Saved data entries
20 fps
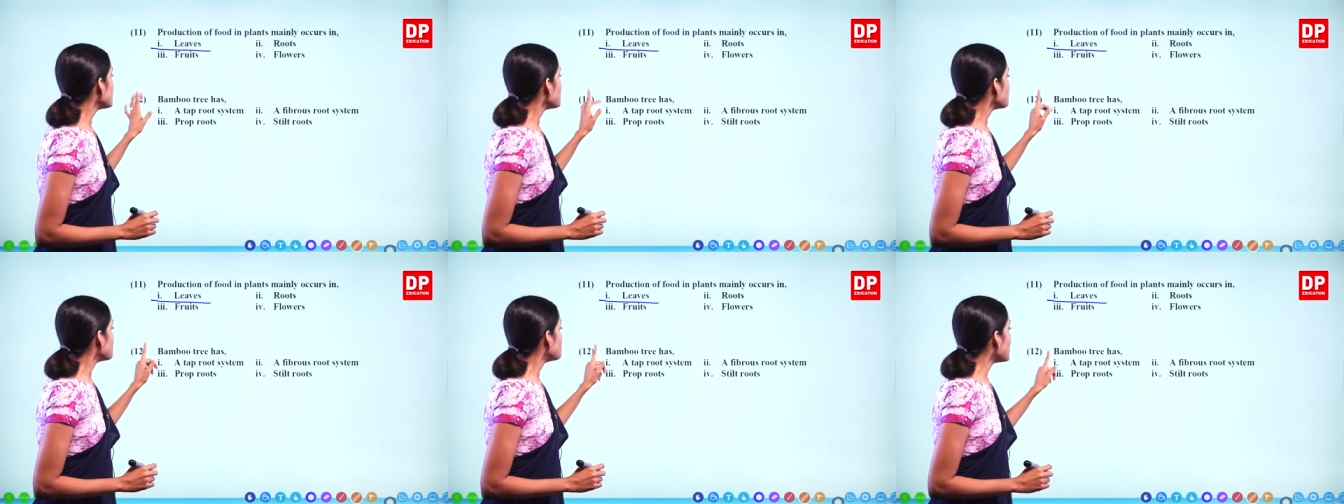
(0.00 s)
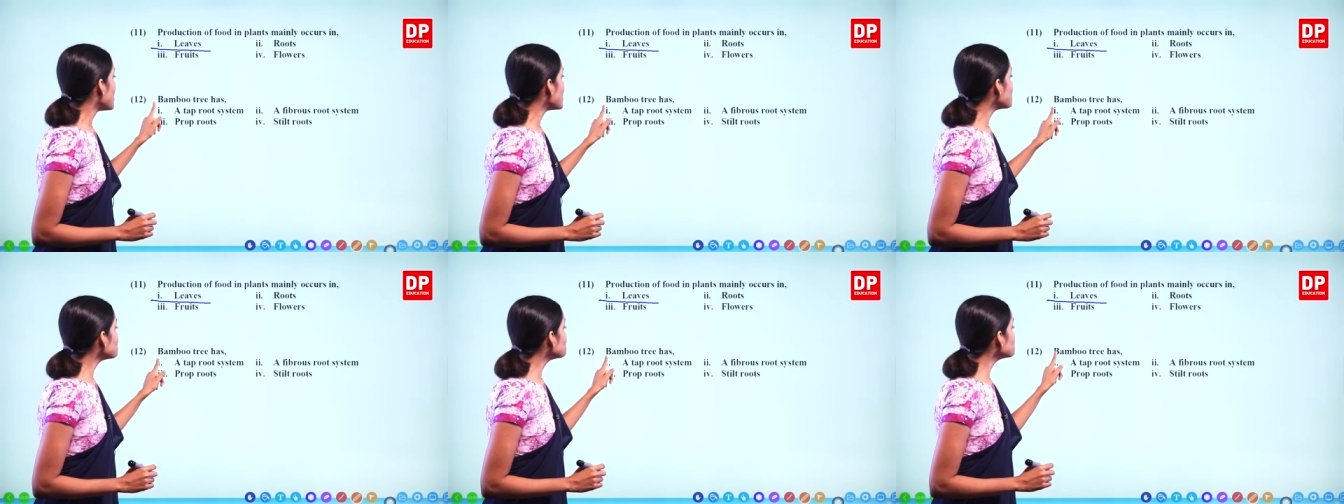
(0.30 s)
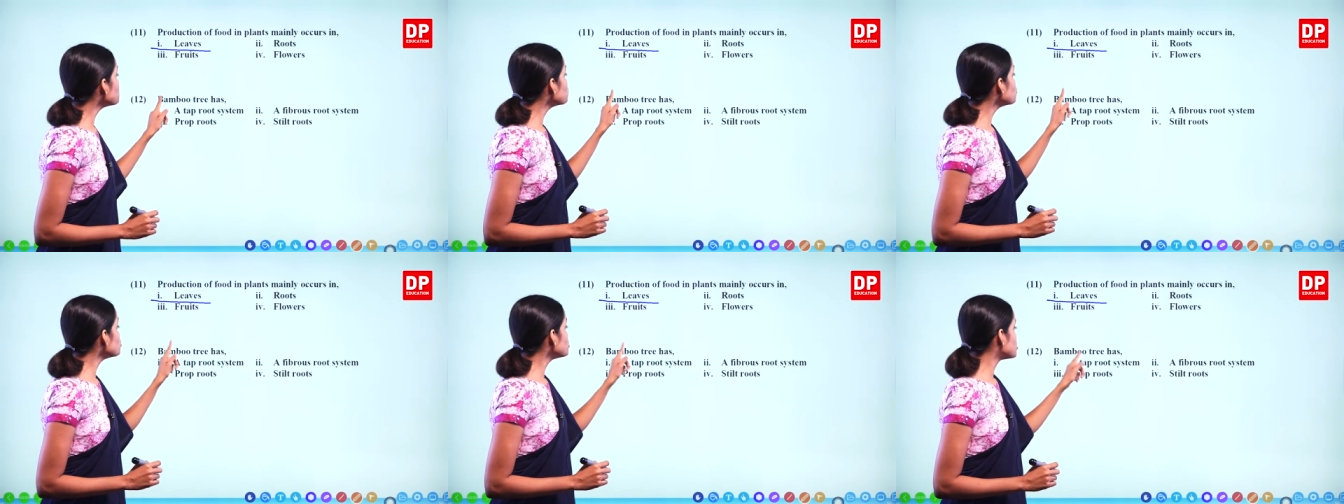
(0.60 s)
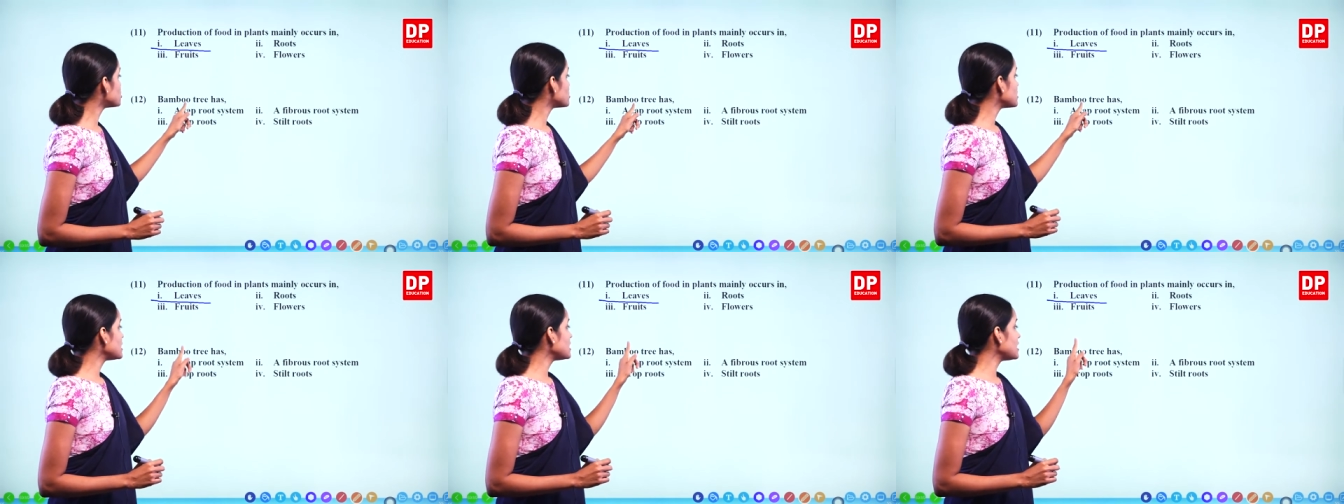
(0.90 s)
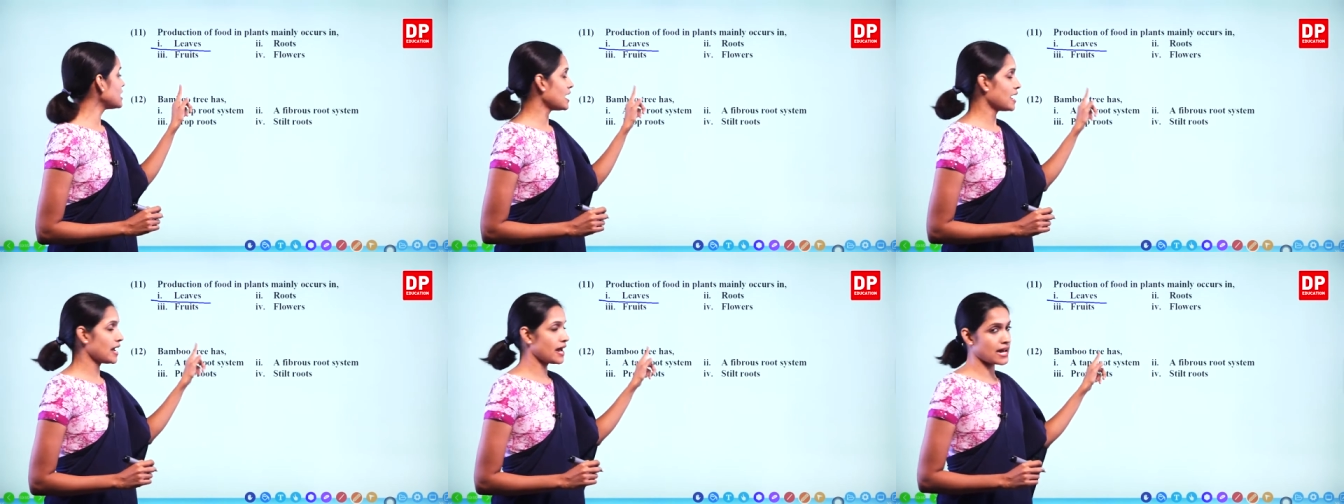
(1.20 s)
bamboo tree
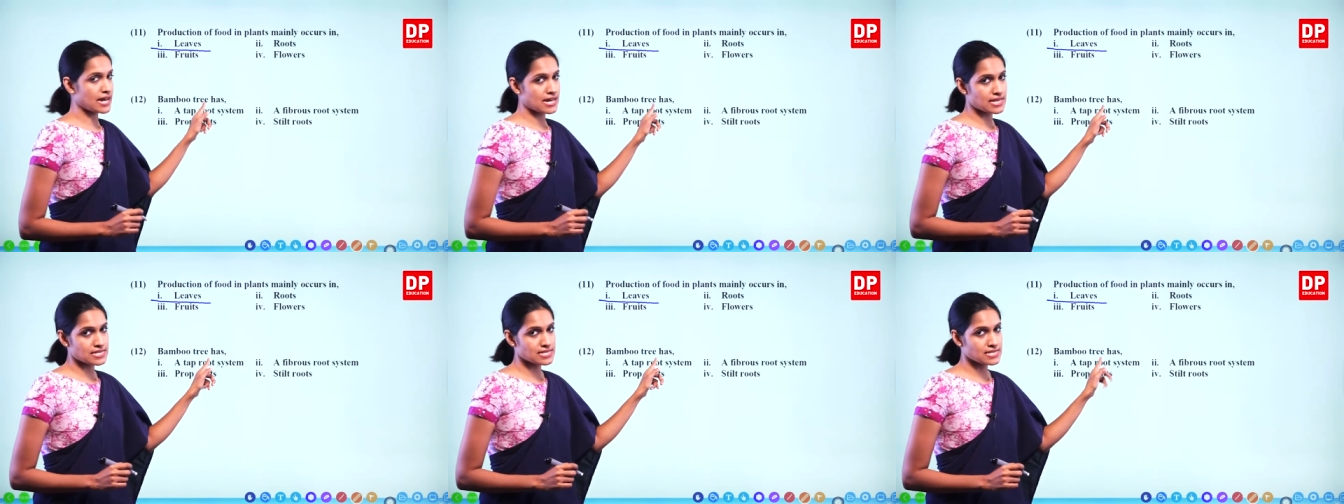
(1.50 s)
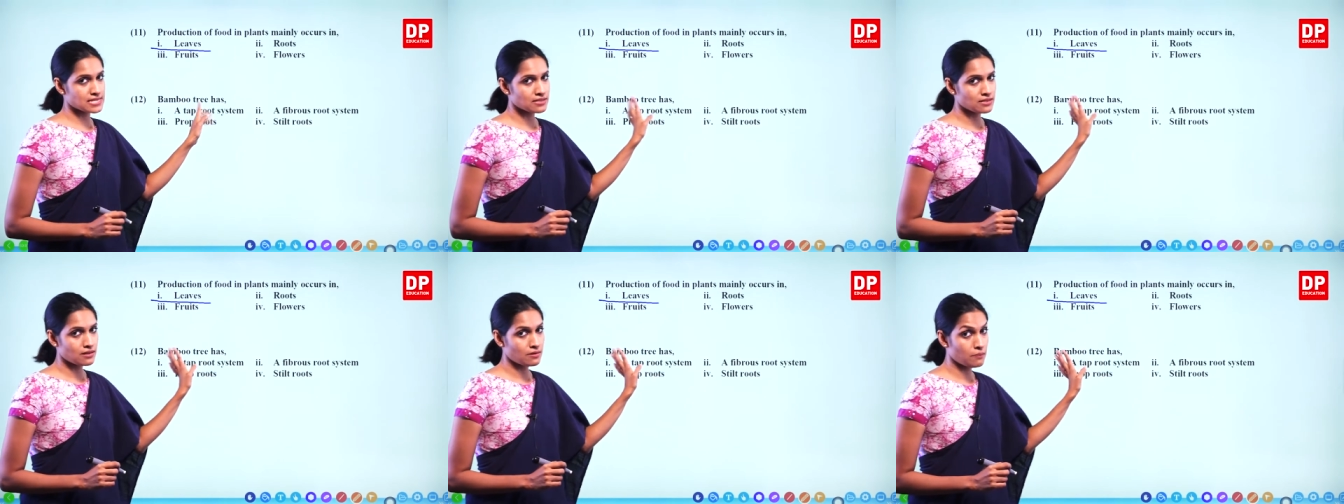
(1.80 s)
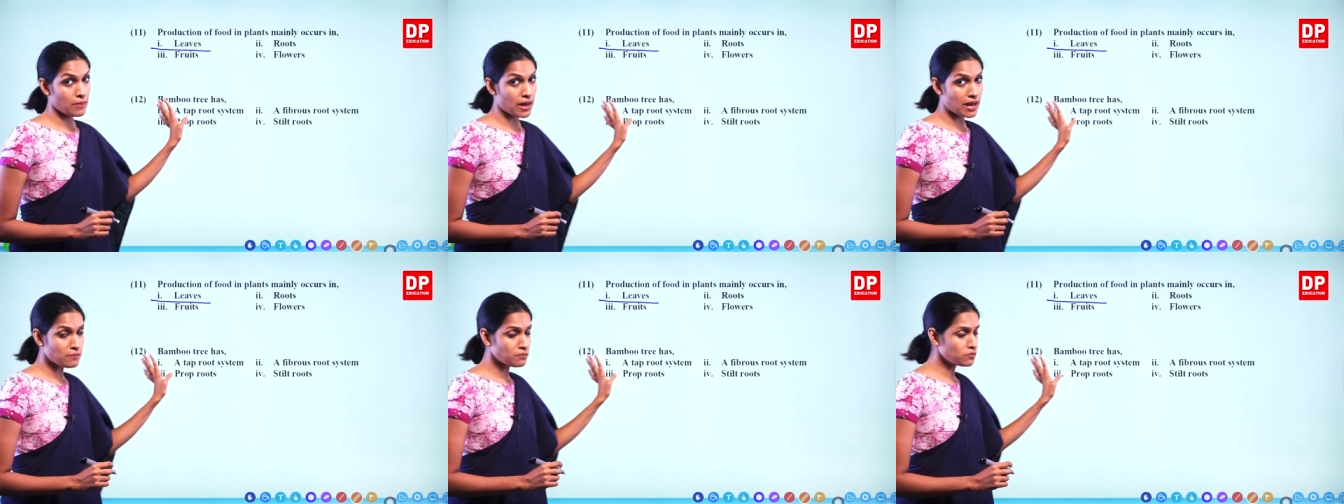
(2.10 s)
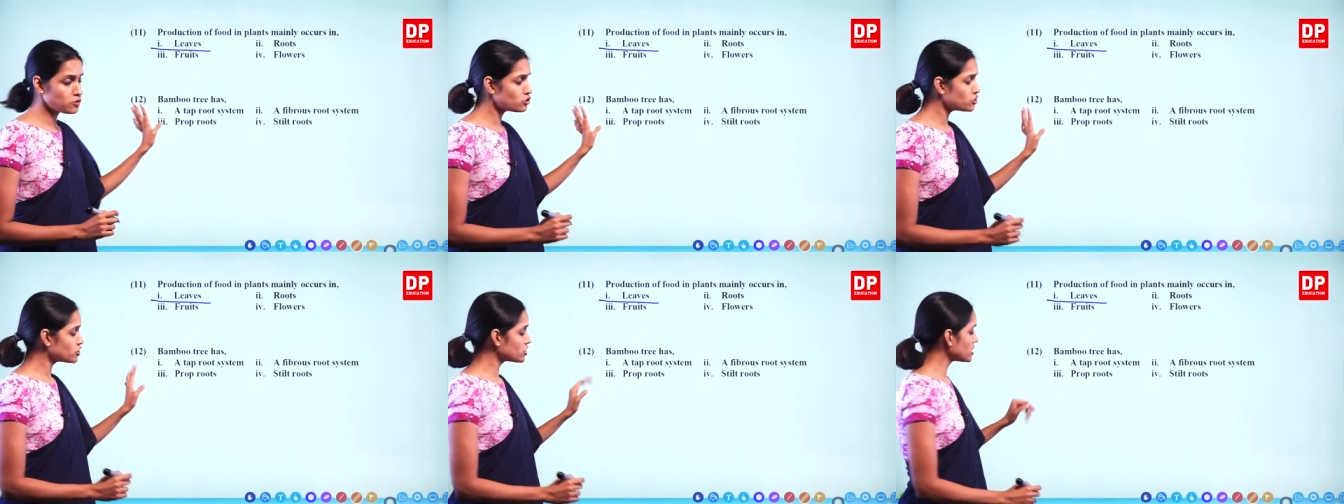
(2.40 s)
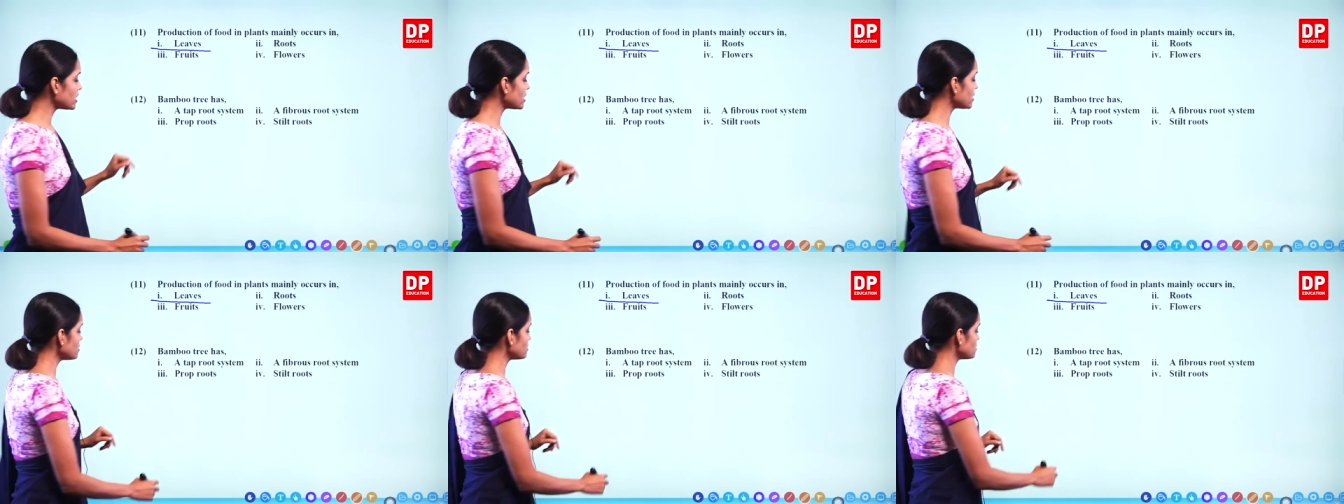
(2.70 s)
has. Bamboo
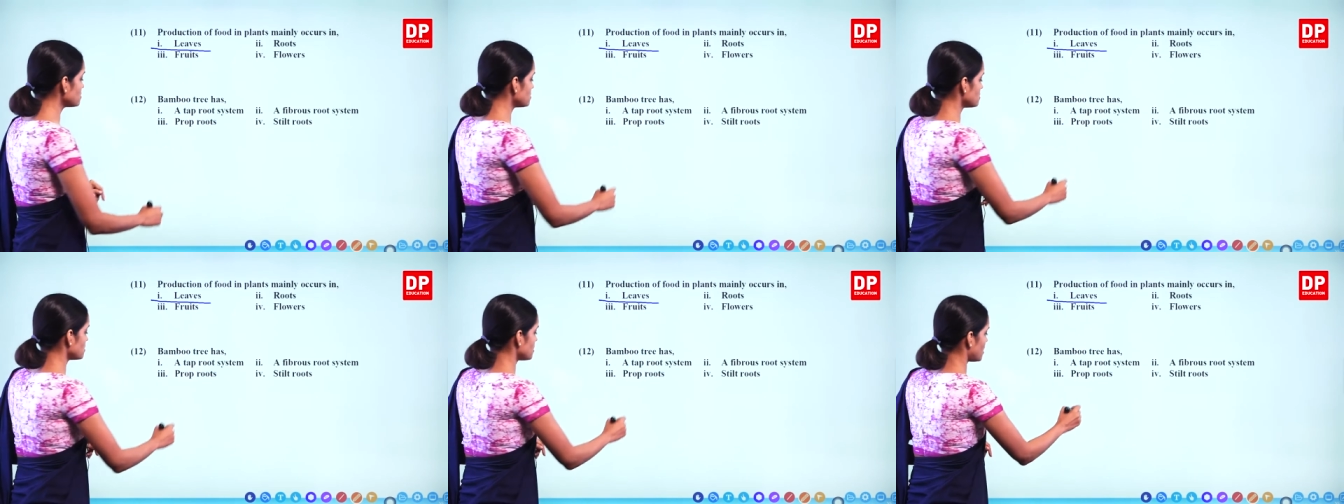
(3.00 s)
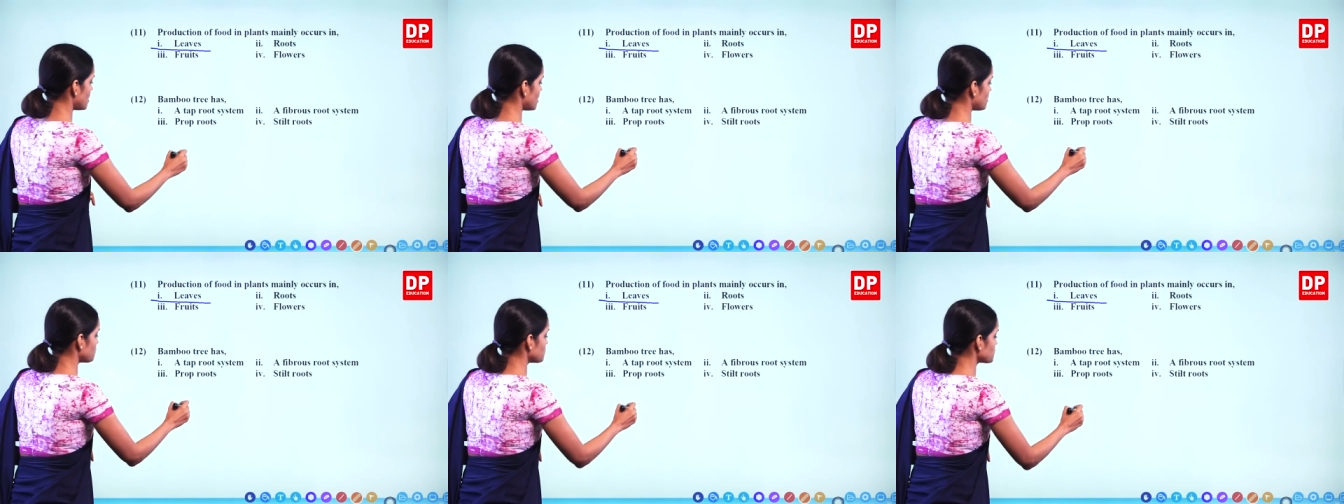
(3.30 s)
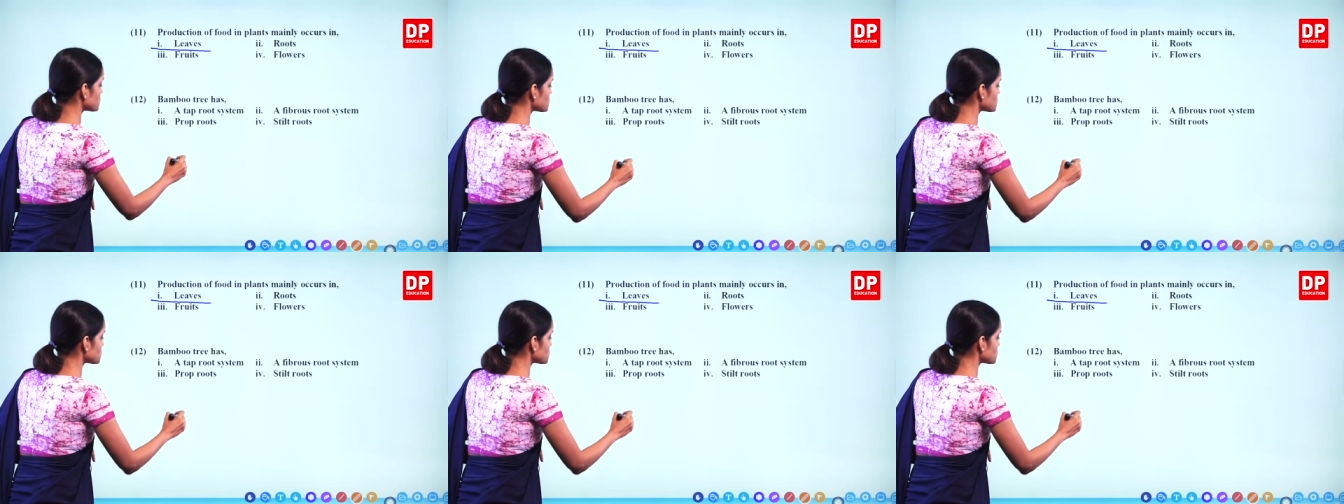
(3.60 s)
tree, have you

_Aim of the task_:
What is needed is an exact printout of every record above, with the pictures left out.

_Response to this exercise_:
20 fps
(0.00 s)
(0.30 s)
(0.60 s)
(0.90 s)
(1.20 s)
bamboo tree
(1.50 s)
(1.80 s)
(2.10 s)
(2.40 s)
(2.70 s)
has. Bamboo
(3.00 s)
(3.30 s)
(3.60 s)
tree, have you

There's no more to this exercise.